Ask HN: What used laptop should I buy? - pydox
======
itamarst
Many computer vendors have outlet sites, where you can buy cheaper laptops
that are unused. And they often have intermittent sales, so worth waiting to
see if prices drop even more.

E.g. [http://outlet.lenovo.com/](http://outlet.lenovo.com/)

Alternatively, Thinkpad laptops specifically are pretty well built, and _easy
to replace parts_. They have a downloadable manual on how to do so even! So
you can just buy one off ebay for $150 and it'll probably work just fine, and
worst case you can replace the hard drive.
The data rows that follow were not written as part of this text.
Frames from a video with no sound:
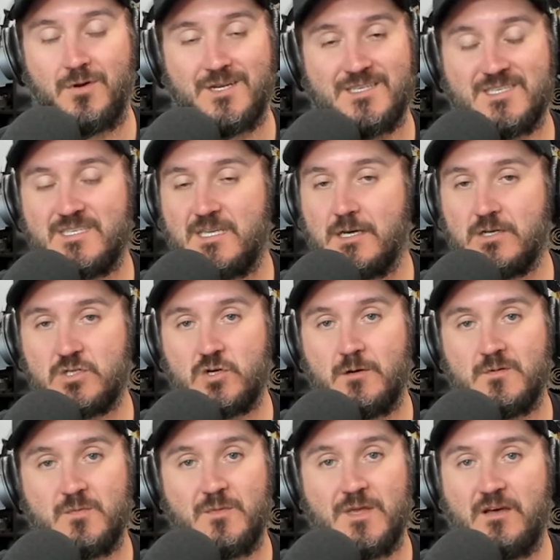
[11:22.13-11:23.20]
but it still
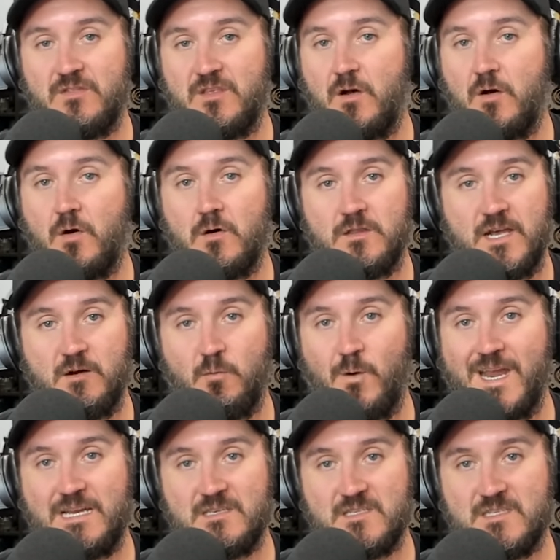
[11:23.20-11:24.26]
trips me out that all that
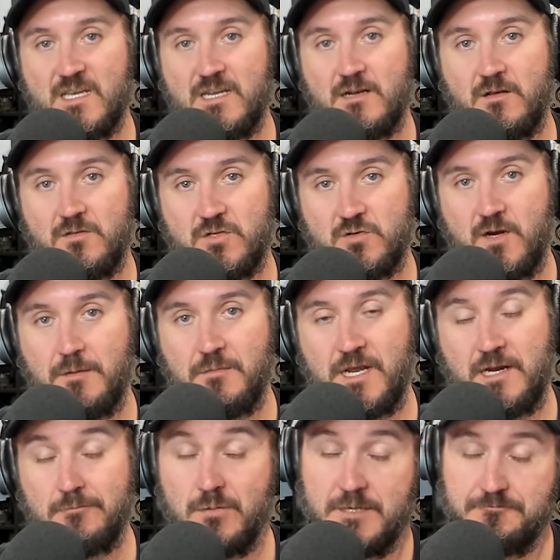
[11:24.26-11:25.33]
weight is sitting on the drain
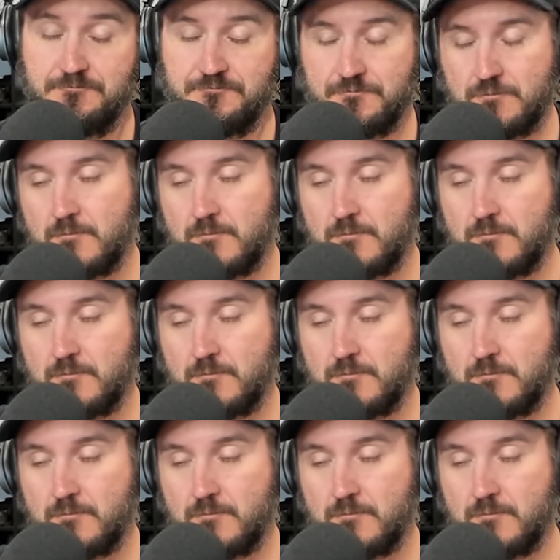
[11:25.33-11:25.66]
pan. But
This is specifically Thinkpad; generic Lenovo consumer laptops are likely not
designed for maintenance.

------
5555624
To really answer that question, what are you going to use it for? That drives
the memory, display, storage, OS, etc.

That said, I usually recommend a Thinkpad T420. You can usually find some
decent refurbished ones on eBay.

------
ian0
For the last few years Ive used new 15'' Macbook pros. I switched to a 2012
macbook air a few months ago.

Its been so good in comparison, despite the smaller screen, that Im now
thinking of buying another and saving it for later use after this one dies.

I was lucky enough to have a stash of Nokia E71s that lasted years. These
earlier model airs remind me of them. They simply work, and do the job without
fuss. Battery is still fine too.